Imagine a college English class that has been studying Shakespeare’s Hamlet. After reading the play and discussing it for a couple of weeks, the professor gives the students a simple in-class assignment. “How did Hamlet feel about his mother? Write a paragraph that answers this question.” The professor is a longtime reader of this blog, so the students have been told exactly what a paragraph is: a composition of at least six sentences and at most 200 words that say one thing and support, elaborate or defend it. Also in keeping with my recommendations, the students are given half an hour to complete the task. That is, the professor is asking them to demonstrate that they know how Hamlet felt about his mother.

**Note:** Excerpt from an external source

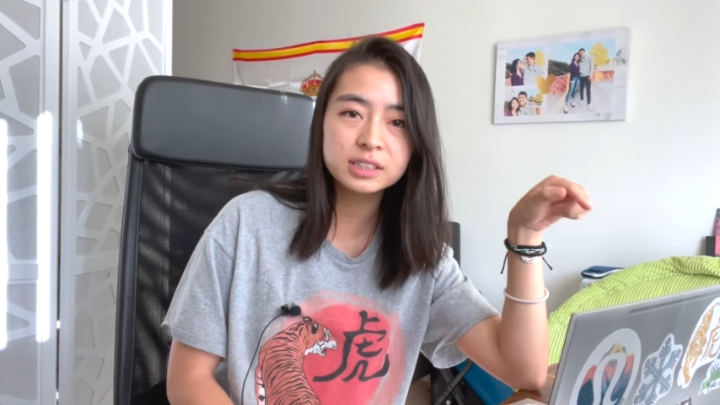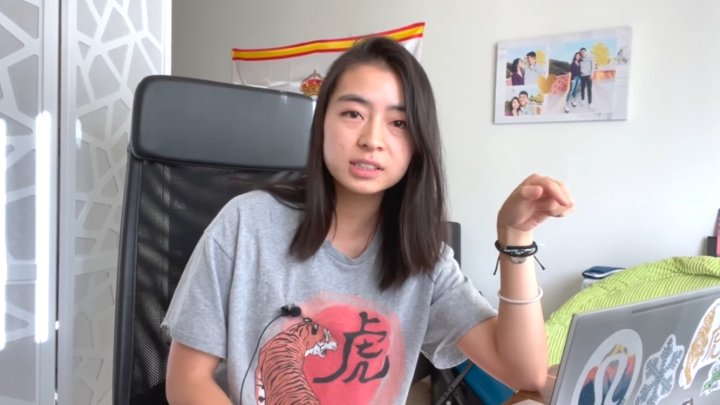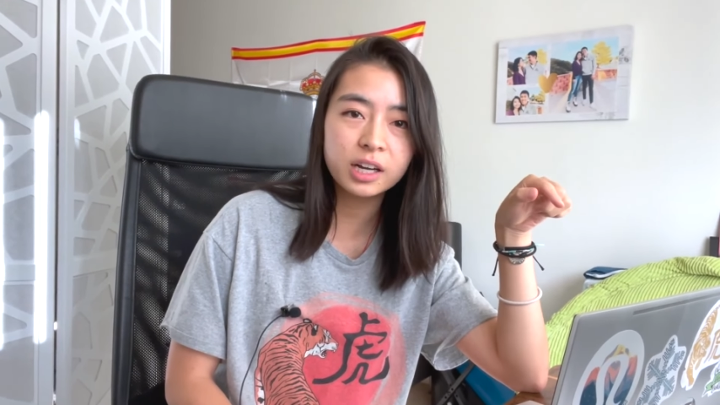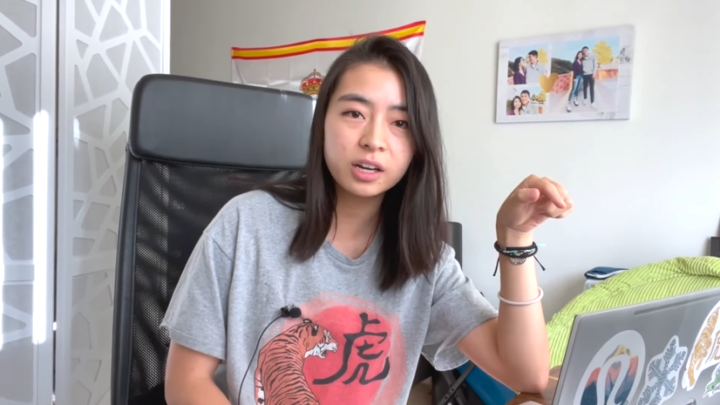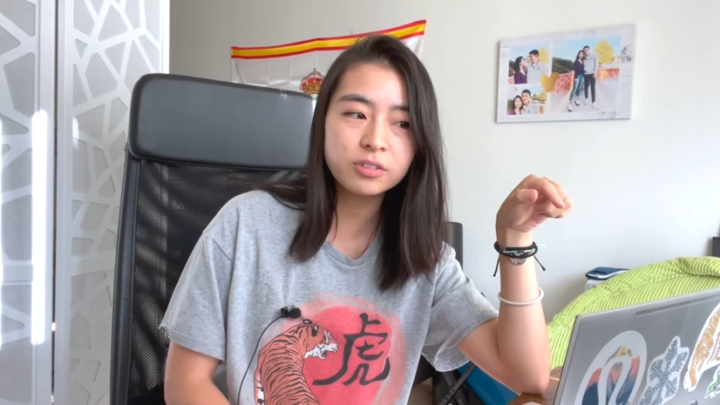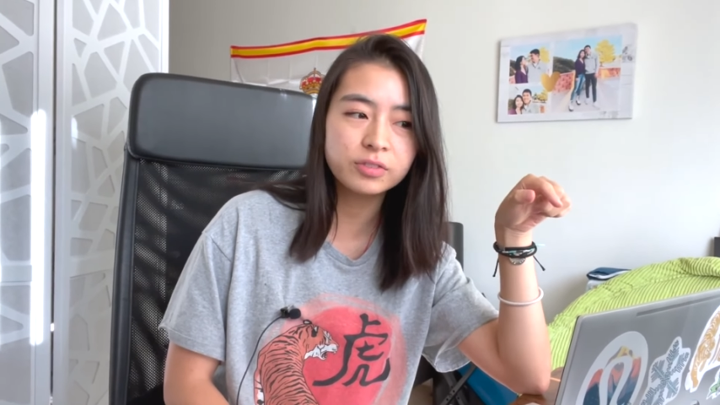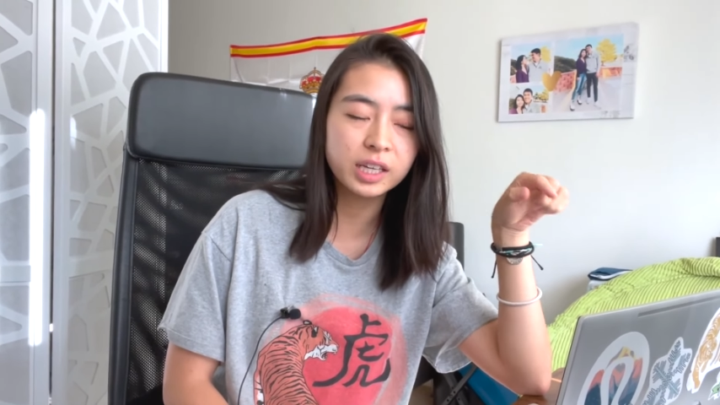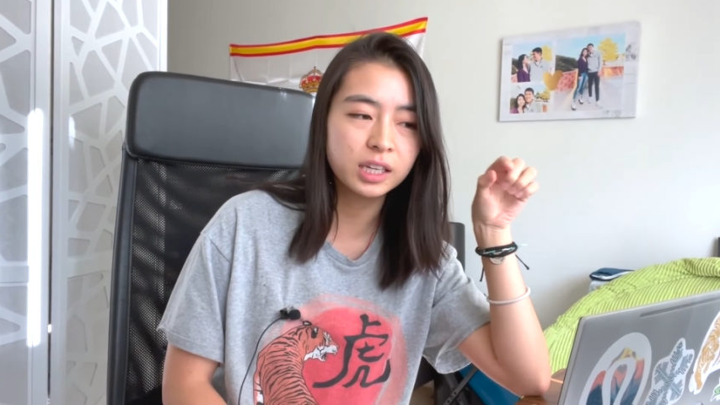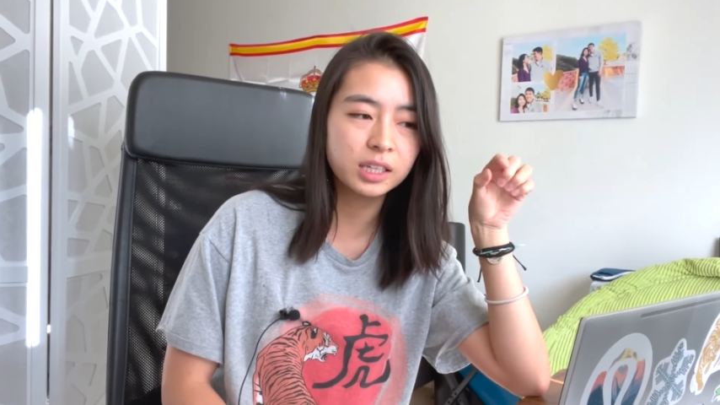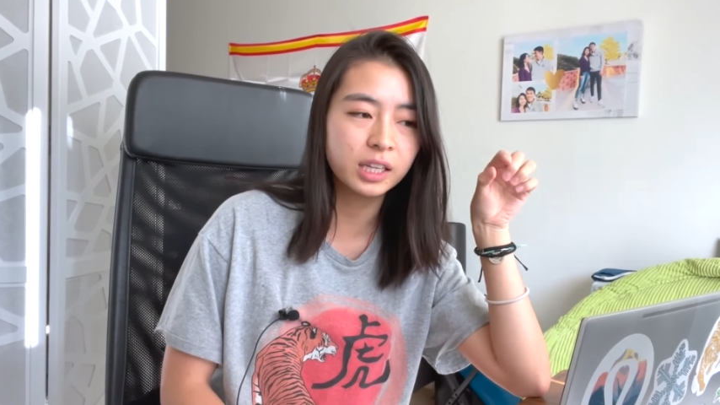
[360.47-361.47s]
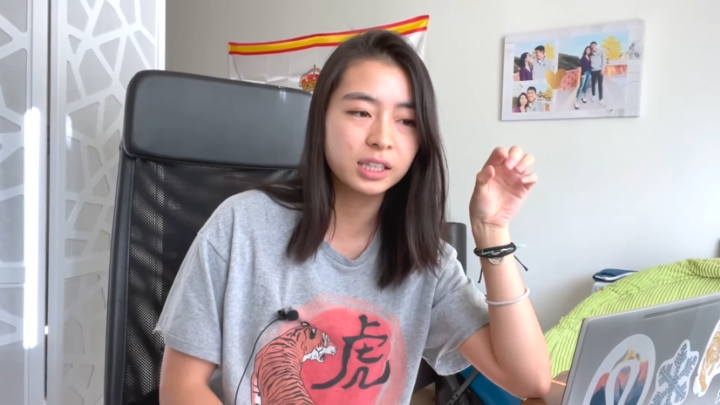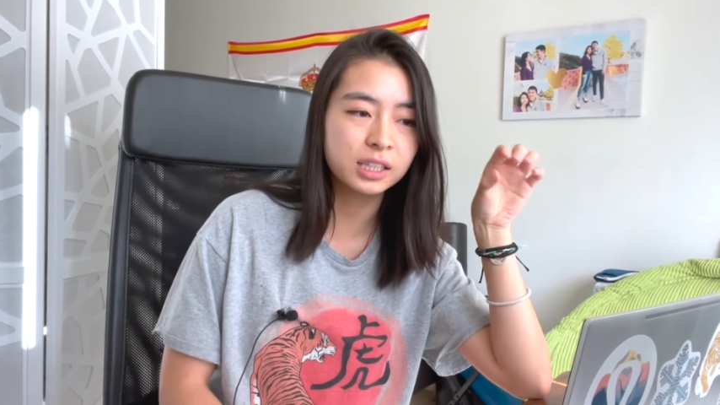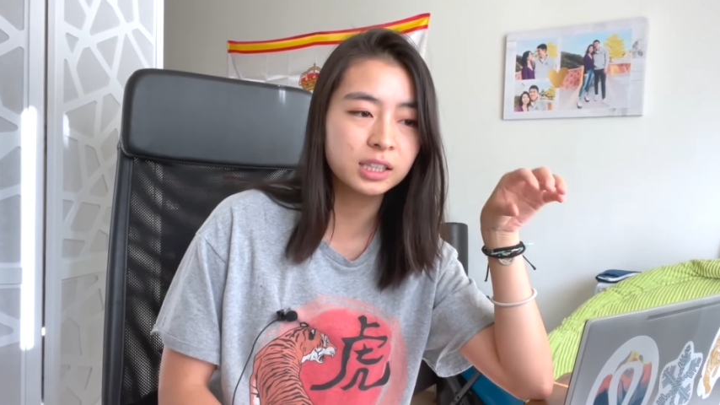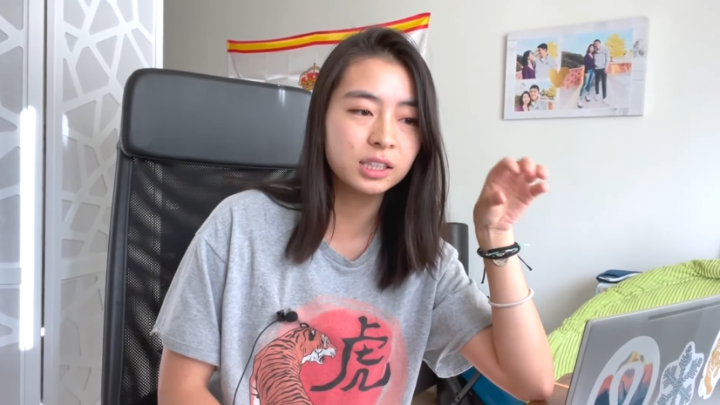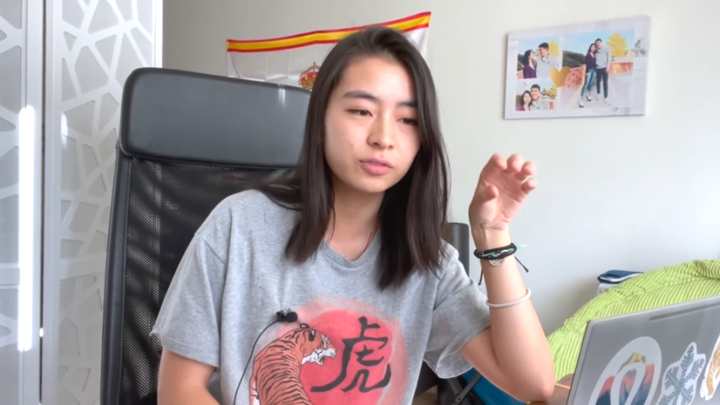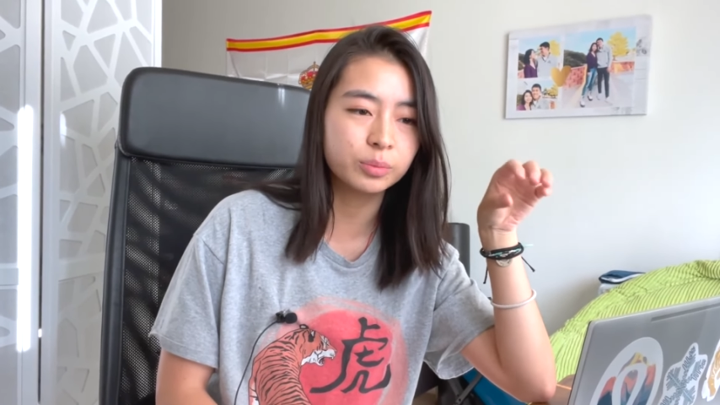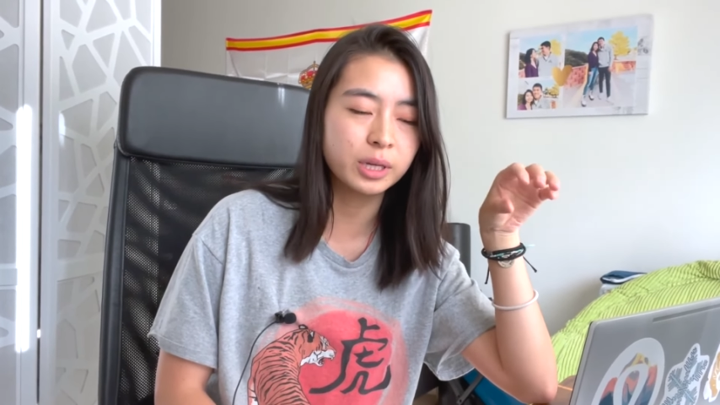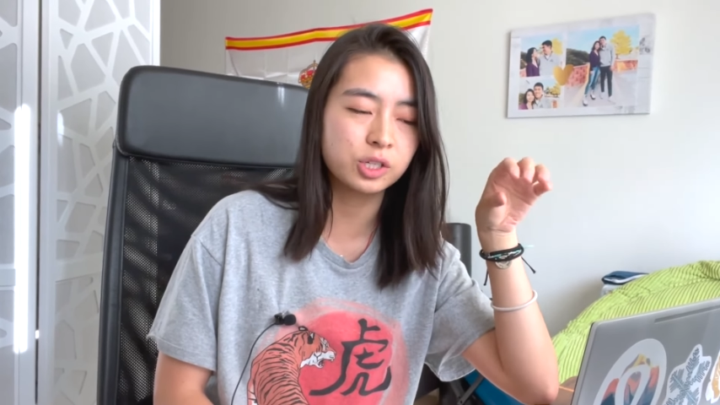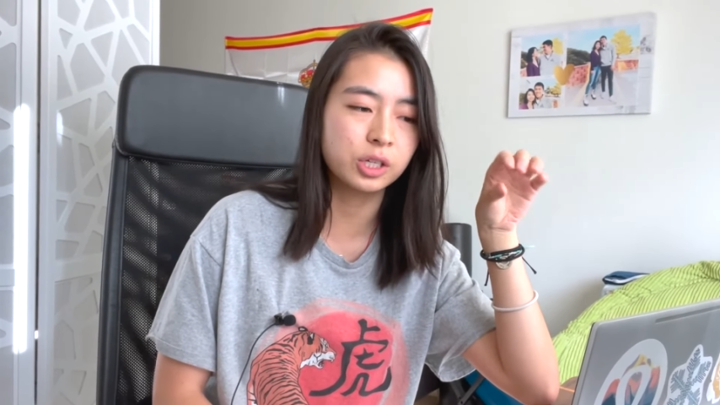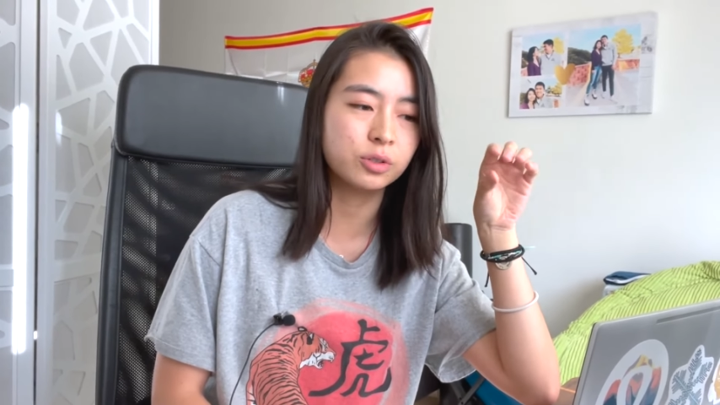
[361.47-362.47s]
and stuff and like key
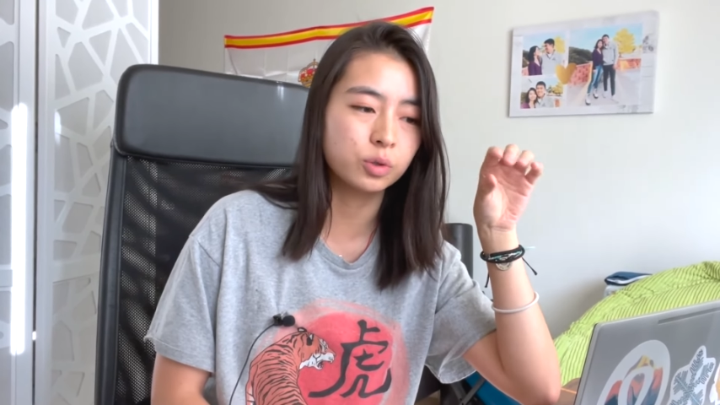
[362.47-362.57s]
information, I used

Let’s try to appreciate the difficulty of the students’ task as writers. If they don’t know the answer, this problem doesn’t really arise, or arises in a corrupted form; their writing will be an attempt to conceal their ignorance rather than exposing what they know to the criticism of other knowledgeable people. But suppose a student knows that Hamlet loved his mother; what difficulty now remains? How is this hard? In my last post, I cited Hemingway and Barthes on the “writer’s problem” and the “problematics of literature” respectively. Hemingway would say that the student’s problem is to “write truly” and make that truth part of the reader’s experience; Barthes said that writing is “the morality of form” and that the student must situate the nature of their language in a social area. Neither yet seems very helpful.
But Hemingway had some more specific advice to writers. In A Moveable Feast, he says: “Do not worry. You have always written before and you will write now. All you have to do is write one true sentence. Write the truest sentence that you know.” In our case, this is the “key sentence” and we already know how to write it:
Hamlet loved his mother.
Now what? Well, remember that a paragraph is at least six sentences long and at most two hundred words and it says this one true thing. The student knows how to fulfill this requirement in a simple, mechanical way:
Hamlet loved his mother. Hamlet loved his mother. Hamlet loved his mother. Hamlet loved his mother. Hamlet loved his mother. Hamlet loved his mother.
Obviously, this will not get a very high grade. But it is better than nothing; indeed, it is significantly better than nothing. It says something true about Hamlet and displays an understanding of the basic form of a paragraph. “Now every form is also a value,” says Barthes in Writing Degree Zero, “which is why there is room, between a language and a style, for another formal reality: writing.” We might say that our minimalist student has not filled out the room between their language and their style. “Within any literary form,” Barthes continues, “there is a general choice of tone, of ethos, if you like, and this is precisely where the writer shows himself clearly as an individual because this is where he commits himself” (p. 14). We might also say that our student’s commitments are imprecise, vague.
Let us suppose our student tried to do something a little harder, something more “committed”. I always tell students to imagine what their reader will find difficult about the key sentence. Is it hard to believe or hard to understand or hard to agree with? Suppose the student chooses the last of these. Notice that this is a “choice of social area”, a site for a moral reflection on the form of the paragraph. At bottom, the writer is deciding who the reader is. Obviously, if the reader is likely to disagree with the claim that Hamlet loved his mother, we cannot simply assert this proposition six times and think we’ve accomplished something. We have to defend the claim against the reader’s objections.
For now, let’s not give ourselves too much freedom, too many resources to work with. Let’s limit ourselves to six sentences and let’s keep them simple and declarative, just like our key sentence. We will keep the form of each sentence about the same as in our previous effort, but we will introduce more content rather than merely repeating it.
Hamlet resented his mother’s marriage. She had married his uncle. His uncle had taken his crown. But Hamlet loved his mother. Her betrayal hurt him. It broke his heart.
Notice what is happening here. Much of the paragraph deals with the reasons the reader might have for thinking that Hamlet did not love his mother. It tries to situate the claim within those reasons and even tries to use them to support it. Hamlet’s resentment now does not belie his love for his mother but confirms it. His jealousy becomes evidence for it. Only someone we love can hurt us like this, we are arguing, can break our hearts. This reasoning is of course left implicit, but that’s a choice the writer has made, perhaps on the strength of Hemingway’s advice about the dignity of icebergs. Not incidentally, it becomes a rather ham-fisted imitation of Hemingway’s style. “In stating as fully as I could how things really were,” Hemingway explains in an interview, “it was often very difficult and I wrote awkwardly and the awkwardness is what they called my style. All mistakes and awkwardnesses are easy to see, and they called it style.”
I think you can see where this going. I’ll take it a step further in my next post, perhaps attempting a no more elegant imitation of Barthes. I want to emphasize that writing well is simply making the most of the freedom we have within the form we are given (or take upon ourselves). “Writing as freedom,” said Barthes, “is one of the most explicit [moments] in history, since history is always and above all a choice and the limits of this choice.” Writing is about making choices–about what to say and how to say it. “This is very hard to do,” said Hemingway during the Spanish civil war, “and I’ve worked at it very hard.” I’m trying to get us to appreciate this difficulty in the composition classroom and find ways to overcome it in practice.